[Dataset entries]
☆ ☆ ☆ ☆ ☆
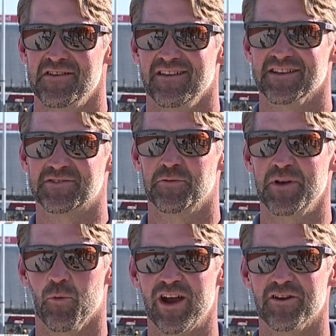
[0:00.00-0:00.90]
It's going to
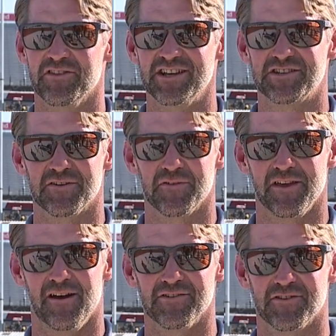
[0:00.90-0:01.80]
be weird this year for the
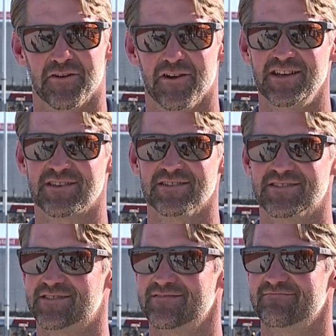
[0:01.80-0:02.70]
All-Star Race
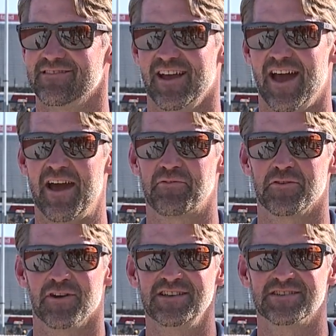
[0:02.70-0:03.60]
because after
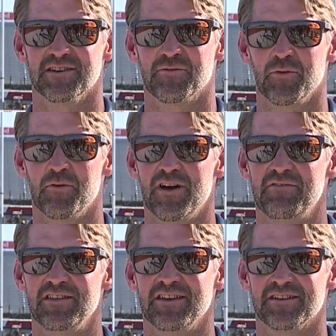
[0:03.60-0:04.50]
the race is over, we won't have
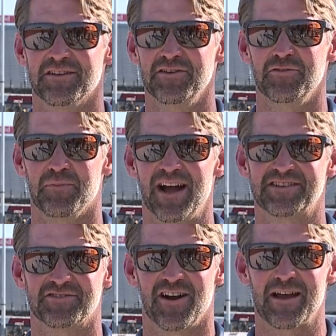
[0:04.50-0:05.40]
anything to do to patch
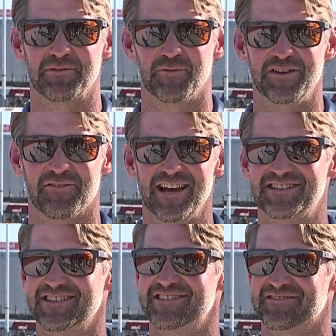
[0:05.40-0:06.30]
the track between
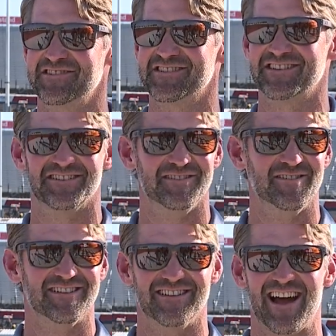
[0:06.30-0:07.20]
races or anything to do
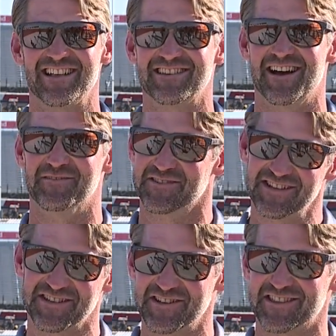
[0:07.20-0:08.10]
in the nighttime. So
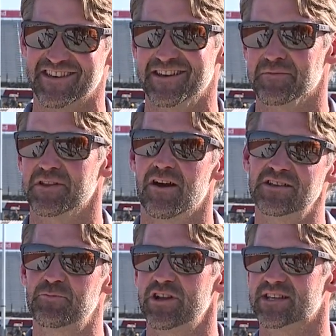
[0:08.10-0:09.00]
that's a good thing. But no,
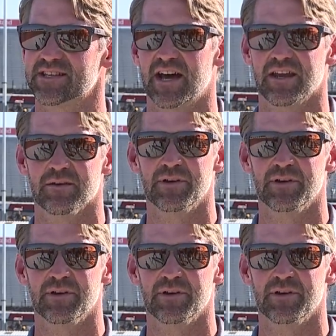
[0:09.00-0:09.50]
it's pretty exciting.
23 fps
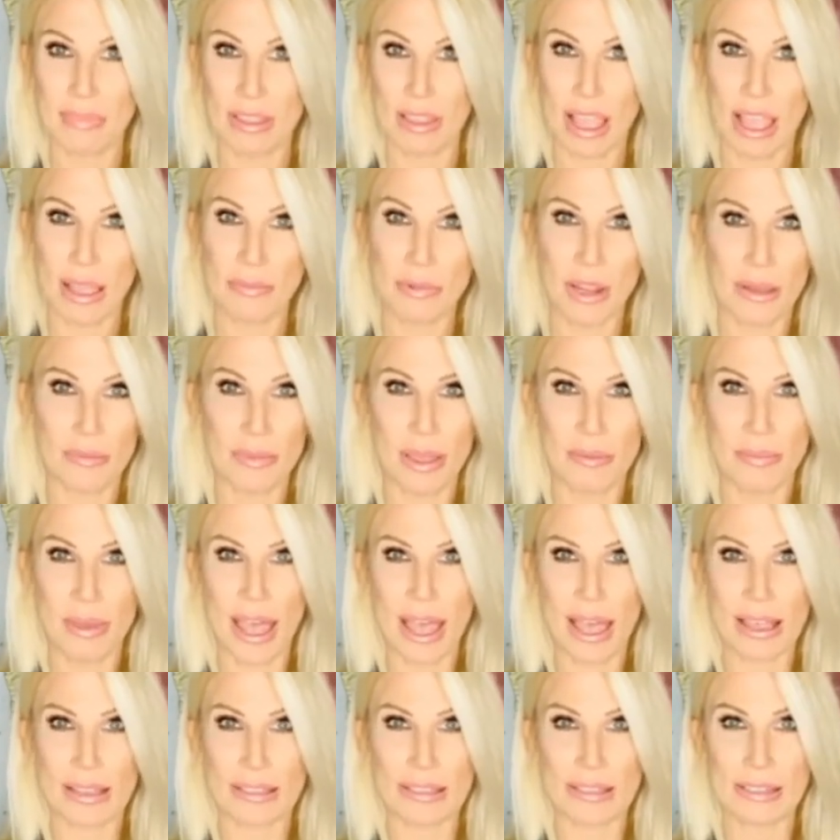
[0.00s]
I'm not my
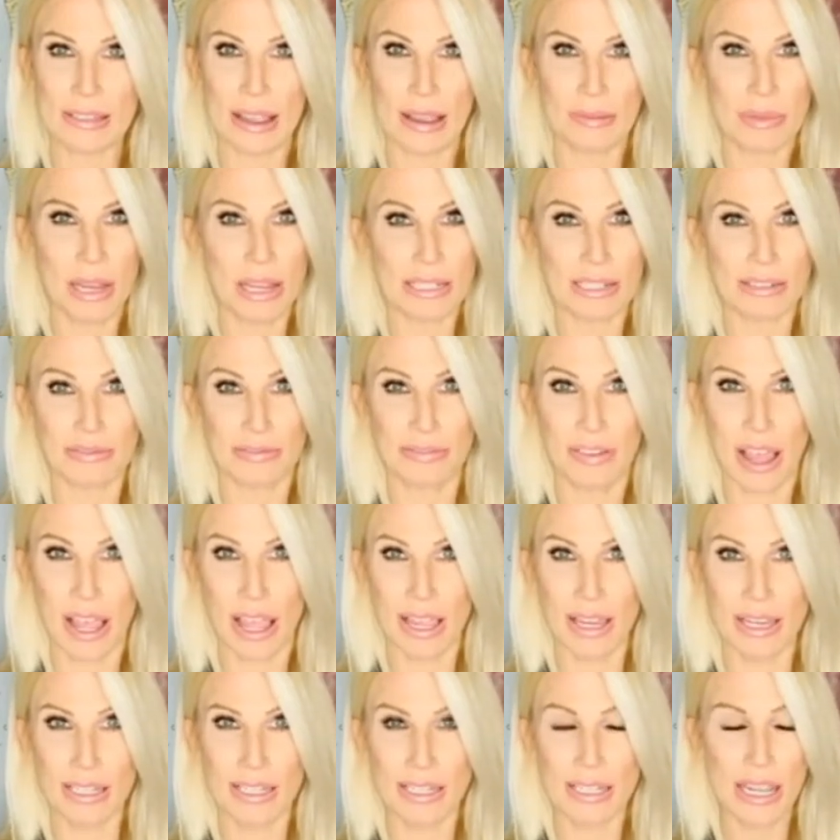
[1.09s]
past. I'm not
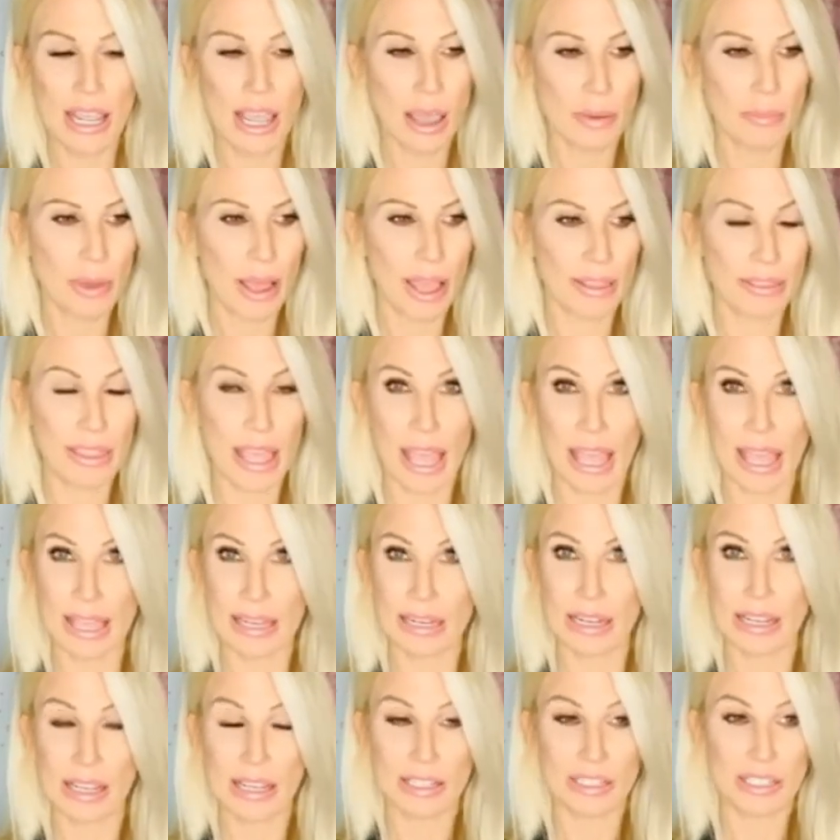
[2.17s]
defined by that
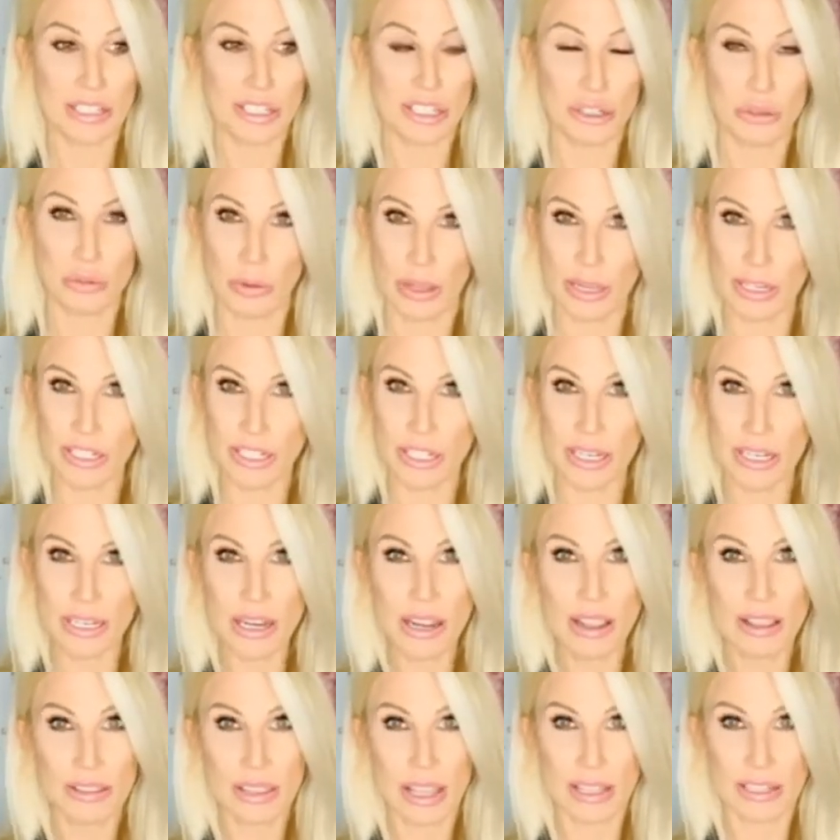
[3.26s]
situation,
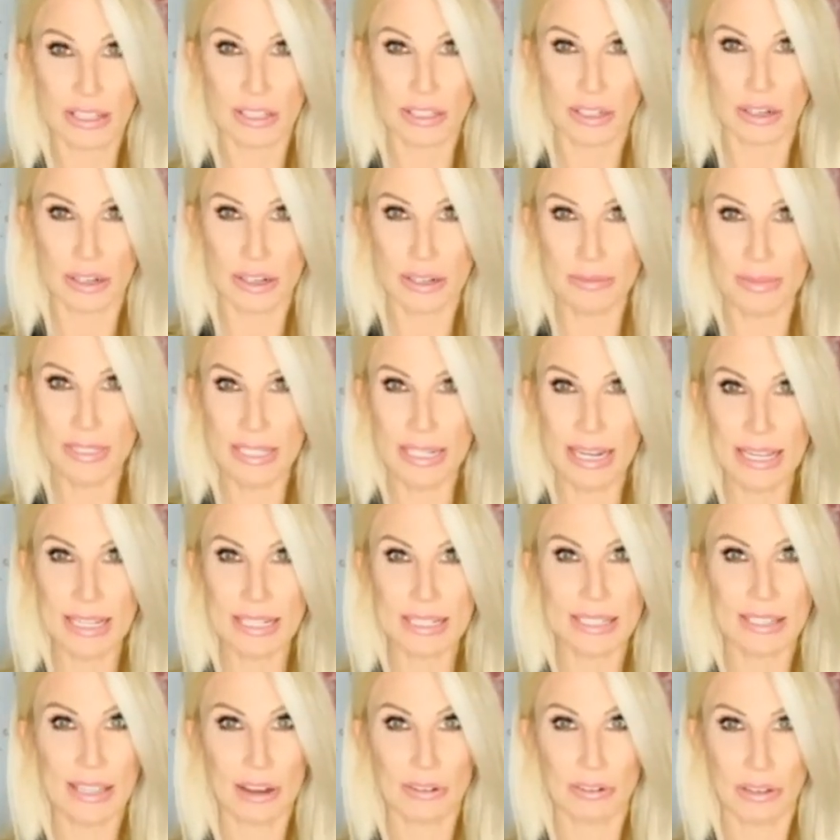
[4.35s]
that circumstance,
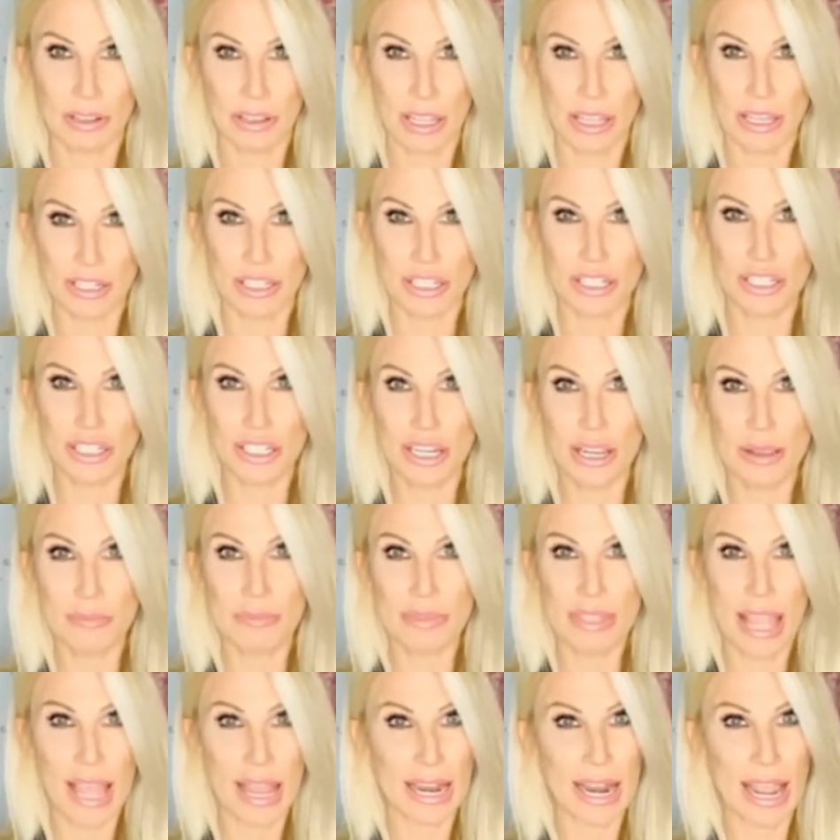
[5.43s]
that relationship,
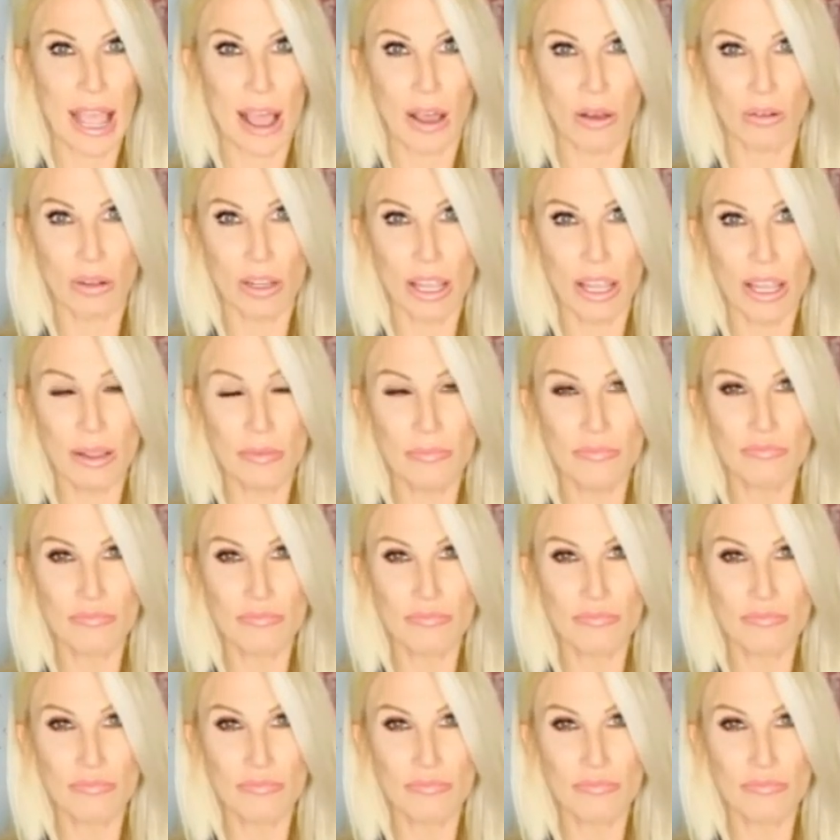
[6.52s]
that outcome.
☆ ☆ ☆ ☆ ☆
_Instructions to follow_
A verbatim copy of every record above is required, with all pictures omitted.

_Answer section_
[0:00.00-0:00.90]
It's going to
[0:00.90-0:01.80]
be weird this year for the
[0:01.80-0:02.70]
All-Star Race
[0:02.70-0:03.60]
because after
[0:03.60-0:04.50]
the race is over, we won't have
[0:04.50-0:05.40]
anything to do to patch
[0:05.40-0:06.30]
the track between
[0:06.30-0:07.20]
races or anything to do
[0:07.20-0:08.10]
in the nighttime. So
[0:08.10-0:09.00]
that's a good thing. But no,
[0:09.00-0:09.50]
it's pretty exciting.
23 fps
[0.00s]
I'm not my
[1.09s]
past. I'm not
[2.17s]
defined by that
[3.26s]
situation,
[4.35s]
that circumstance,
[5.43s]
that relationship,
[6.52s]
that outcome.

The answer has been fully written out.